▶ Work item
Reproduce all entries precisely, down to the last character.

▶ Dataset entries
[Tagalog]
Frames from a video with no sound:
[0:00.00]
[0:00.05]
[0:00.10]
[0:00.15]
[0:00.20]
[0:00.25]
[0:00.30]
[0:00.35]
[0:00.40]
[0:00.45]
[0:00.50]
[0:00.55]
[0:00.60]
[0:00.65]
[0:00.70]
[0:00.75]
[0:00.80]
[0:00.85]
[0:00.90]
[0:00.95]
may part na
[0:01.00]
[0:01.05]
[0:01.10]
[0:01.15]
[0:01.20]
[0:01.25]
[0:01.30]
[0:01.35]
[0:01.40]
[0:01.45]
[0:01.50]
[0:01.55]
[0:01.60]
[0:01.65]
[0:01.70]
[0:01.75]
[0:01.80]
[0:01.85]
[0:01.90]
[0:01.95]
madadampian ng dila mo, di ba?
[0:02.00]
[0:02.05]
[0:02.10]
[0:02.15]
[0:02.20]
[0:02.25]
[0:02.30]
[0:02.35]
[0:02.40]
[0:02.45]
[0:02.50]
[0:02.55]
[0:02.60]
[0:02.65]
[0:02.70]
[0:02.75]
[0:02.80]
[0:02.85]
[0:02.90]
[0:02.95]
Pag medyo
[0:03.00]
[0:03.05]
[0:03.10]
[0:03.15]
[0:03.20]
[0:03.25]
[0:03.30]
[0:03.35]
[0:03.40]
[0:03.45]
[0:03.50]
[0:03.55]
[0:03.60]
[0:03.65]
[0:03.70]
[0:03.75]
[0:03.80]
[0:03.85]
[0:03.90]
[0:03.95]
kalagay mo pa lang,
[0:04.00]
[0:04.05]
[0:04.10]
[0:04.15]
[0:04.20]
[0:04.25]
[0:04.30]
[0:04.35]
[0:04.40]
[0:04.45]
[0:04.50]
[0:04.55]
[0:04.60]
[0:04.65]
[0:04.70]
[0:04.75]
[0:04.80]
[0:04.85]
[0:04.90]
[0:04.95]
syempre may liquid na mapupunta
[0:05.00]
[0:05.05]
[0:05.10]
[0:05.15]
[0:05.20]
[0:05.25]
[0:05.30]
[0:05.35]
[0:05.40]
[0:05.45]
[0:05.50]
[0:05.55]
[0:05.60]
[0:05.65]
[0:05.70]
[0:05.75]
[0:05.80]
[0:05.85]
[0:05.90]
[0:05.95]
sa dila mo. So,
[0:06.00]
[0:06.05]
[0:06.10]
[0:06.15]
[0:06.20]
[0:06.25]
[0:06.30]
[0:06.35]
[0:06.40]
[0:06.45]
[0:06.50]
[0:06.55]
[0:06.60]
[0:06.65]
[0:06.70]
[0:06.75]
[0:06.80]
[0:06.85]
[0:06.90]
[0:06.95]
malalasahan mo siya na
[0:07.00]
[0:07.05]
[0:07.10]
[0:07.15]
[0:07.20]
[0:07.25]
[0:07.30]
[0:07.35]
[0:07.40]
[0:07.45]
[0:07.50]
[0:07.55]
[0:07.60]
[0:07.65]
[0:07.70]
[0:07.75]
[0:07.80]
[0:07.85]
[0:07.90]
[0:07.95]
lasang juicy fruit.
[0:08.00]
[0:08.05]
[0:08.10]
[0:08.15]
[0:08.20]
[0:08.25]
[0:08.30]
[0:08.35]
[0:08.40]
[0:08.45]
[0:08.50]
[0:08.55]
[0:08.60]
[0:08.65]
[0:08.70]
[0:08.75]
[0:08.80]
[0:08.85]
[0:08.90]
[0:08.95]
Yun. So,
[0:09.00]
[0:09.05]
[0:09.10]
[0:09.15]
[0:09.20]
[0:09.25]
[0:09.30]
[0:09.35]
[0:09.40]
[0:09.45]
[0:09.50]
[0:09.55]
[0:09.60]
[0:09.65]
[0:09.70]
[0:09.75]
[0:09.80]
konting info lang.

▶ Exercise response
[Tagalog]
Frames from a video with no sound:
[0:00.00]
[0:00.05]
[0:00.10]
[0:00.15]
[0:00.20]
[0:00.25]
[0:00.30]
[0:00.35]
[0:00.40]
[0:00.45]
[0:00.50]
[0:00.55]
[0:00.60]
[0:00.65]
[0:00.70]
[0:00.75]
[0:00.80]
[0:00.85]
[0:00.90]
[0:00.95]
may part na
[0:01.00]
[0:01.05]
[0:01.10]
[0:01.15]
[0:01.20]
[0:01.25]
[0:01.30]
[0:01.35]
[0:01.40]
[0:01.45]
[0:01.50]
[0:01.55]
[0:01.60]
[0:01.65]
[0:01.70]
[0:01.75]
[0:01.80]
[0:01.85]
[0:01.90]
[0:01.95]
madadampian ng dila mo, di ba?
[0:02.00]
[0:02.05]
[0:02.10]
[0:02.15]
[0:02.20]
[0:02.25]
[0:02.30]
[0:02.35]
[0:02.40]
[0:02.45]
[0:02.50]
[0:02.55]
[0:02.60]
[0:02.65]
[0:02.70]
[0:02.75]
[0:02.80]
[0:02.85]
[0:02.90]
[0:02.95]
Pag medyo
[0:03.00]
[0:03.05]
[0:03.10]
[0:03.15]
[0:03.20]
[0:03.25]
[0:03.30]
[0:03.35]
[0:03.40]
[0:03.45]
[0:03.50]
[0:03.55]
[0:03.60]
[0:03.65]
[0:03.70]
[0:03.75]
[0:03.80]
[0:03.85]
[0:03.90]
[0:03.95]
kalagay mo pa lang,
[0:04.00]
[0:04.05]
[0:04.10]
[0:04.15]
[0:04.20]
[0:04.25]
[0:04.30]
[0:04.35]
[0:04.40]
[0:04.45]
[0:04.50]
[0:04.55]
[0:04.60]
[0:04.65]
[0:04.70]
[0:04.75]
[0:04.80]
[0:04.85]
[0:04.90]
[0:04.95]
syempre may liquid na mapupunta
[0:05.00]
[0:05.05]
[0:05.10]
[0:05.15]
[0:05.20]
[0:05.25]
[0:05.30]
[0:05.35]
[0:05.40]
[0:05.45]
[0:05.50]
[0:05.55]
[0:05.60]
[0:05.65]
[0:05.70]
[0:05.75]
[0:05.80]
[0:05.85]
[0:05.90]
[0:05.95]
sa dila mo. So,
[0:06.00]
[0:06.05]
[0:06.10]
[0:06.15]
[0:06.20]
[0:06.25]
[0:06.30]
[0:06.35]
[0:06.40]
[0:06.45]
[0:06.50]
[0:06.55]
[0:06.60]
[0:06.65]
[0:06.70]
[0:06.75]
[0:06.80]
[0:06.85]
[0:06.90]
[0:06.95]
malalasahan mo siya na
[0:07.00]
[0:07.05]
[0:07.10]
[0:07.15]
[0:07.20]
[0:07.25]
[0:07.30]
[0:07.35]
[0:07.40]
[0:07.45]
[0:07.50]
[0:07.55]
[0:07.60]
[0:07.65]
[0:07.70]
[0:07.75]
[0:07.80]
[0:07.85]
[0:07.90]
[0:07.95]
lasang juicy fruit.
[0:08.00]
[0:08.05]
[0:08.10]
[0:08.15]
[0:08.20]
[0:08.25]
[0:08.30]
[0:08.35]
[0:08.40]
[0:08.45]
[0:08.50]
[0:08.55]
[0:08.60]
[0:08.65]
[0:08.70]
[0:08.75]
[0:08.80]
[0:08.85]
[0:08.90]
[0:08.95]
Yun. So,
[0:09.00]
[0:09.05]
[0:09.10]
[0:09.15]
[0:09.20]
[0:09.25]
[0:09.30]
[0:09.35]
[0:09.40]
[0:09.45]
[0:09.50]
[0:09.55]
[0:09.60]
[0:09.65]
[0:09.70]
[0:09.75]
[0:09.80]
konting info lang.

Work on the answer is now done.